我是新来ceph的。我有一个5节点的集群(ubuntu14.04),其中安装了hadoop(1.1.1)和ceph(v0.87)。我想用hadoop和cepfs一起运行一些实验。我用普通的hadoop设置运行了wordcount示例,效果很好。ceph集群运行状况也正常。但是当我更改hadoop配置时,如“将hadoop与cepfs结合使用”文档中所述http://ceph.com/docs/master/cephfs/hadoop/,我面临以下错误(我已在/mnt/phfs中安装了带有内核驱动程序的cepfs):
ceph@admin-node:/usr/local/hadoop-1.1.1$bin/hadoop-jar hadoop-examples-1.1.jar wordcount/mnt/mycephfs/wc input/mnt/mycephfs/wc-output-425
15/04/14 20:47:00 INFO util.NativeCodeLoader: Loaded the native-hadoop library
15/04/14 20:47:00 INFO input.FileInputFormat: Total input paths to process : 1
15/04/14 20:47:00 WARN snappy.LoadSnappy: Snappy native library not loaded
15/04/14 20:47:01 INFO mapred.JobClient: Running job: job_201504142046_0001
15/04/14 20:47:02 INFO mapred.JobClient: map 0% reduce 0%
15/04/14 20:47:03 INFO mapred.JobClient: Task Id : attempt_201504142046_0001_m_000021_0, Status : FAILED
Error initializing attempt_201504142046_0001_m_000021_0:
java.io.FileNotFoundException: File file:/app/hadoop/tmp/mapred/system/job_201504142046_0001/jobToken does not exist.
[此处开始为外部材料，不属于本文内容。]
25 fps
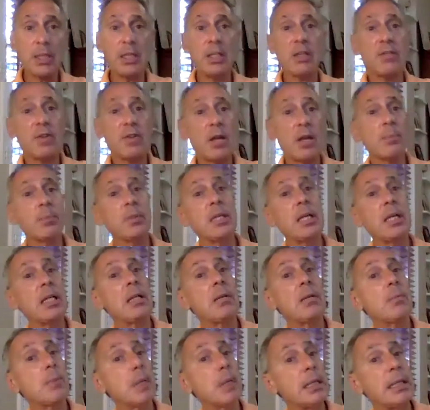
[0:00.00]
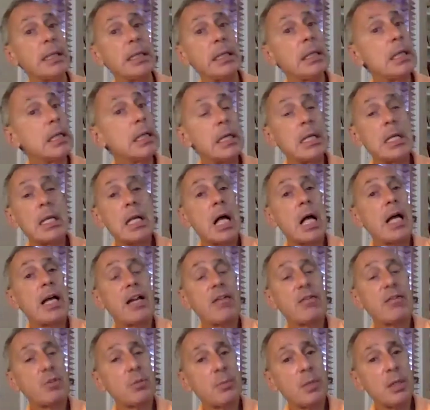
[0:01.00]
If I'm getting money, I have
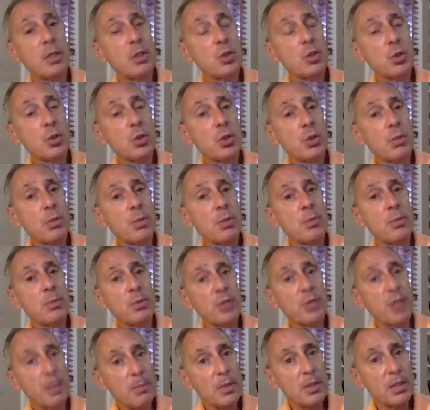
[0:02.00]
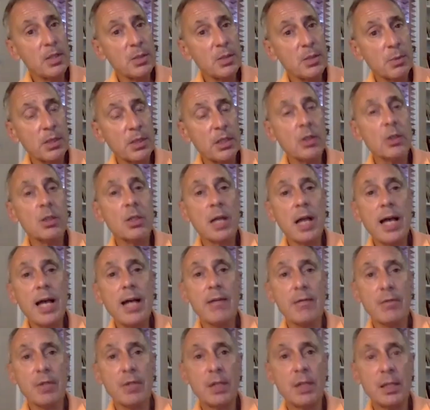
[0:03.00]
to make sure that the people who give me this money are
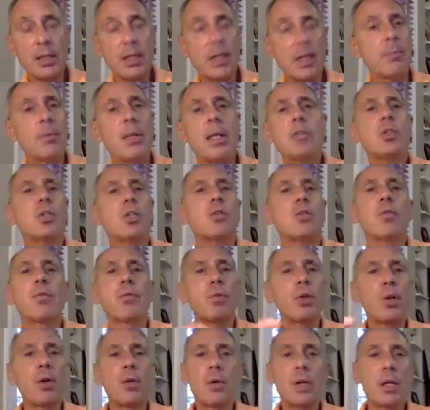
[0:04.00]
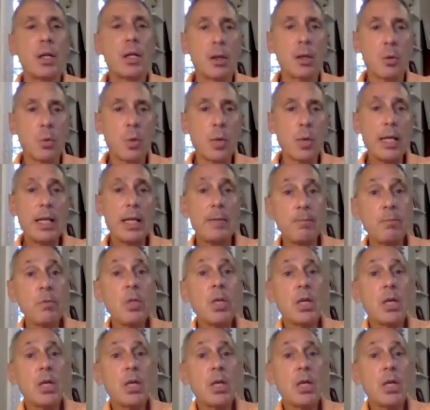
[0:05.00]
confident that I'm not just frittering away,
at org.apache.hadoop.fs.RawLocalFileSystem.getFileStatus(RawLocalFileSystem.java:397)
at org.apache.hadoop.fs.FilterFileSystem.getFileStatus(FilterFileSystem.java:251)
at org.apache.hadoop.mapred.TaskTracker.localizeJobTokenFile(TaskTracker.java:4445)
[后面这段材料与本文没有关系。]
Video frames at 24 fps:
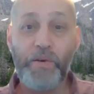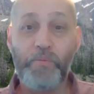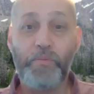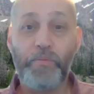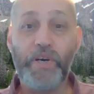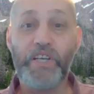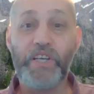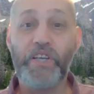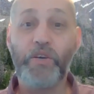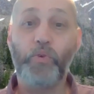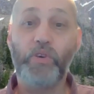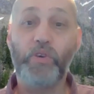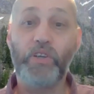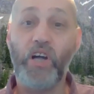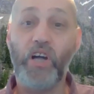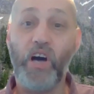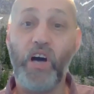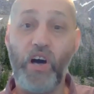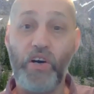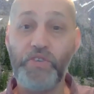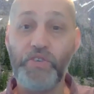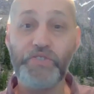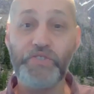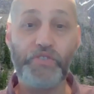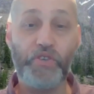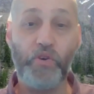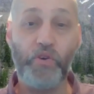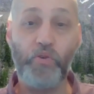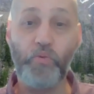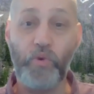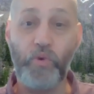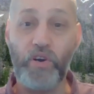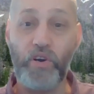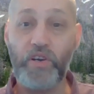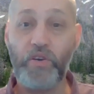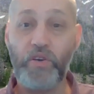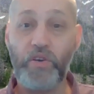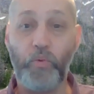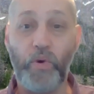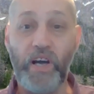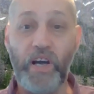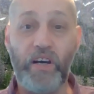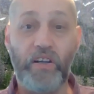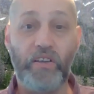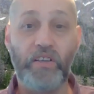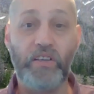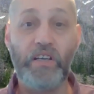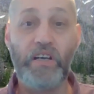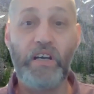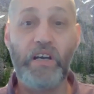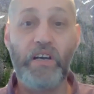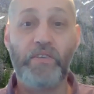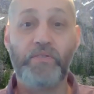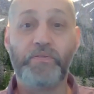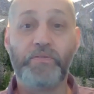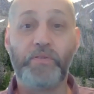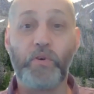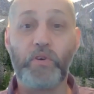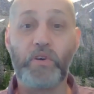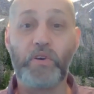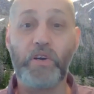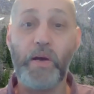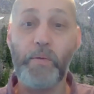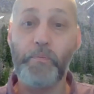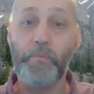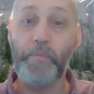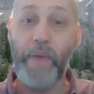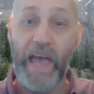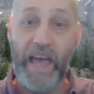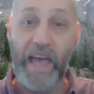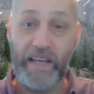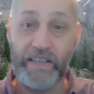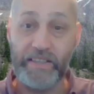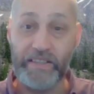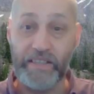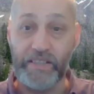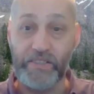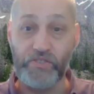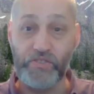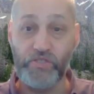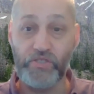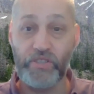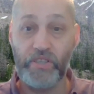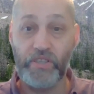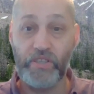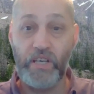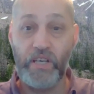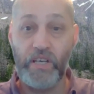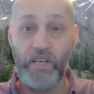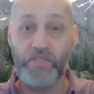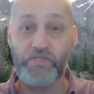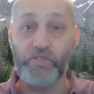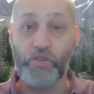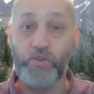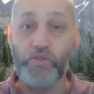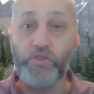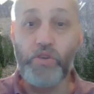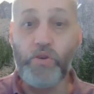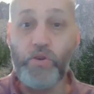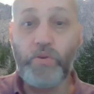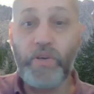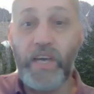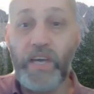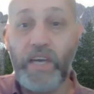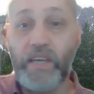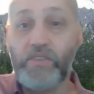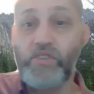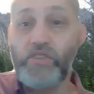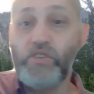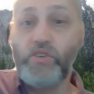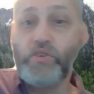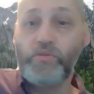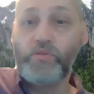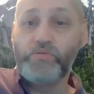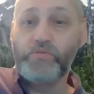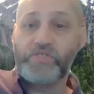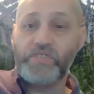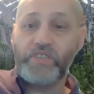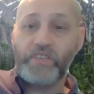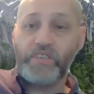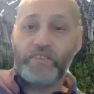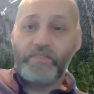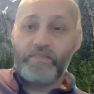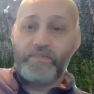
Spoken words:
but it will also work well for a bandage. So you can use,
at org.apache.hadoop.mapred.TaskTracker.initializeJob(TaskTracker.java:1272)
at org.apache.hadoop.mapred.TaskTracker.localizeJob(TaskTracker.java:1213)
at org.apache.hadoop.mapred.TaskTracker$5.run(TaskTracker.java:2568)
at java.lang.Thread.run(Thread.java:745)
15/04/14 20:47:03 WARN mapred.JobClient: Error reading task outputhttp://node2:50060/tasklog?plaintext=true&attemptid=attempt_201504142046_0001_m_000021_0&filter=stdout
15/04/14 20:47:03 WARN mapred.JobClient: Error reading task outputhttp://node2:50060/tasklog?plaintext=true&attemptid=attempt_201504142046_0001_m_000021_0&filter=stderr
15/04/14 20:47:03 INFO mapred.JobClient: Task Id : attempt_201504142046_0001_r_000002_0, Status : FAILED
Error initializing attempt_201504142046_0001_r_000002_0:
java.io.FileNotFoundException: File file:/app/hadoop/tmp/mapred/system/job_201504142046_0001/jobToken does not exist.
at org.apache.hadoop.fs.RawLocalFileSystem.getFileStatus(RawLocalFileSystem.java:397)
at org.apache.hadoop.fs.FilterFileSystem.getFileStatus(FilterFileSystem.java:251)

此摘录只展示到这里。